THE TASK:
Please repeat the listing exactly, starting at its first line and stopping after the line that contains "[00:32:57.31 to 00:32:58.21]".

INPUT DATA:
%%
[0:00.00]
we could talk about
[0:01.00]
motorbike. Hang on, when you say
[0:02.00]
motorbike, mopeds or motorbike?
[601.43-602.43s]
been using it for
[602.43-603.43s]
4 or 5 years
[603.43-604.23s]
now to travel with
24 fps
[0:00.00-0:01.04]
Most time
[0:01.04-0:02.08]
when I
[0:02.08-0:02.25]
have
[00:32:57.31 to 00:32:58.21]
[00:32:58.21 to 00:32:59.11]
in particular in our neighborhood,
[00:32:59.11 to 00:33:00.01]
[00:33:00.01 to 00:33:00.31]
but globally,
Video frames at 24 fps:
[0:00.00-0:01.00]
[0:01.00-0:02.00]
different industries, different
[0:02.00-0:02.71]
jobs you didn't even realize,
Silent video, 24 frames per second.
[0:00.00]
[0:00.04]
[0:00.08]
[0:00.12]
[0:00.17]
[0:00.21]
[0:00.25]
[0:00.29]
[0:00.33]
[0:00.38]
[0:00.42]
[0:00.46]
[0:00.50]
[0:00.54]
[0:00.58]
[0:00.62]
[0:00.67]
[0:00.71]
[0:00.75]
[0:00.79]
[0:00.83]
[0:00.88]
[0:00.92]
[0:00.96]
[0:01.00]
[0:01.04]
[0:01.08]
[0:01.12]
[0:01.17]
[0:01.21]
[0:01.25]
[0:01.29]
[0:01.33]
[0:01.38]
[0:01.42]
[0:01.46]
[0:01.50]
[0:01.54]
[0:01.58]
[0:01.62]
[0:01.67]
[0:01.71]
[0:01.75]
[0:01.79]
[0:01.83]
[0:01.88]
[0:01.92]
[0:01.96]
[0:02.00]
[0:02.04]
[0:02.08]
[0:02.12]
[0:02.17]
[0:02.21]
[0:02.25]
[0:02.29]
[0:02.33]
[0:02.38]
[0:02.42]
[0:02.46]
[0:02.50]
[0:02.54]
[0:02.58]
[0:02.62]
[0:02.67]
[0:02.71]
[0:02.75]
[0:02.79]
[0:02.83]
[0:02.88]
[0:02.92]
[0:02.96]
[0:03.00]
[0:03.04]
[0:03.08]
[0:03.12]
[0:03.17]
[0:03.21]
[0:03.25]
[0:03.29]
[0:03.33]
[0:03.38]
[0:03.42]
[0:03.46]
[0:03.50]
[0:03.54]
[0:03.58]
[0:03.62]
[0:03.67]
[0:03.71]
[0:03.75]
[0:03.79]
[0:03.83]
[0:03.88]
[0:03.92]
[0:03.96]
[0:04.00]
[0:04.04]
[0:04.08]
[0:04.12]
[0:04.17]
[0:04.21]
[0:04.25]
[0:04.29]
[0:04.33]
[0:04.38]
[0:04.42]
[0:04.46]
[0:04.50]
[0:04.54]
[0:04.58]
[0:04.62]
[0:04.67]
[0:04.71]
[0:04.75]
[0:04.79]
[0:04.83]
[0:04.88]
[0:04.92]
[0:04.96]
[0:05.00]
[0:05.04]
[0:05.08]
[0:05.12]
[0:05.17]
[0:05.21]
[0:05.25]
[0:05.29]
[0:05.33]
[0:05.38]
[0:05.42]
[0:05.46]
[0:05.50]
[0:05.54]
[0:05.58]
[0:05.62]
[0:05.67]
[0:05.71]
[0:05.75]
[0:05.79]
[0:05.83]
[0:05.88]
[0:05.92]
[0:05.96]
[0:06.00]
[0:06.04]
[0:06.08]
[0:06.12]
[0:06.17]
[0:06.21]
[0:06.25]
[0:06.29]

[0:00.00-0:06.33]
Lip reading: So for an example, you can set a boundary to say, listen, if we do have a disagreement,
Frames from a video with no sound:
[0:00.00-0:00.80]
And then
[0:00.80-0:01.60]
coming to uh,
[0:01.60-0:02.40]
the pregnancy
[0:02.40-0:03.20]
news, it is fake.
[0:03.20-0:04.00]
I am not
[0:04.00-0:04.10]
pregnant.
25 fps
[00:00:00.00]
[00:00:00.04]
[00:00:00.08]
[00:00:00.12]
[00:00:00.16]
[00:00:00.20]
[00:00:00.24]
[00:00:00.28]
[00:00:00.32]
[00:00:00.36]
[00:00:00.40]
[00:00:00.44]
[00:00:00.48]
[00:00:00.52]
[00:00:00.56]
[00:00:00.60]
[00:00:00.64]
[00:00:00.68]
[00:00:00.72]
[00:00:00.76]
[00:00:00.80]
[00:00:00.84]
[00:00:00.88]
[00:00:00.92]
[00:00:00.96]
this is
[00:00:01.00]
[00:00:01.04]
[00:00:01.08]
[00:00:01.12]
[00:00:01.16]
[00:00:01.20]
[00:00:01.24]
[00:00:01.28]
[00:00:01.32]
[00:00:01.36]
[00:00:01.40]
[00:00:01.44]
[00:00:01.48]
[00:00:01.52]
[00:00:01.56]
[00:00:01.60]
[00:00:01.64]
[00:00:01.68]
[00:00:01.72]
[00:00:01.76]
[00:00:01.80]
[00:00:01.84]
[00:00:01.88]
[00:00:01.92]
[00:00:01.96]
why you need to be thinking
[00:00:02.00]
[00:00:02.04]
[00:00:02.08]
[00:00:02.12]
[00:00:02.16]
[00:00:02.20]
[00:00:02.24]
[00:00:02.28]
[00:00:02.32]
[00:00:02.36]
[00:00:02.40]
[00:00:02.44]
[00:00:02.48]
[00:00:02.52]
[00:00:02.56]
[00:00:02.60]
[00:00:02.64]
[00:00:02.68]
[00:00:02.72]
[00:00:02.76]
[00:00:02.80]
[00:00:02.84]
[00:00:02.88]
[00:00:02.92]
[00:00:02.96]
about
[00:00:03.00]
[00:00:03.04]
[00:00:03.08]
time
%%
EXERCISE OUTPUT:
[0:00.00]
we could talk about
[0:01.00]
motorbike. Hang on, when you say
[0:02.00]
motorbike, mopeds or motorbike?
[601.43-602.43s]
been using it for
[602.43-603.43s]
4 or 5 years
[603.43-604.23s]
now to travel with
24 fps
[0:00.00-0:01.04]
Most time
[0:01.04-0:02.08]
when I
[0:02.08-0:02.25]
have
[00:32:57.31 to 00:32:58.21]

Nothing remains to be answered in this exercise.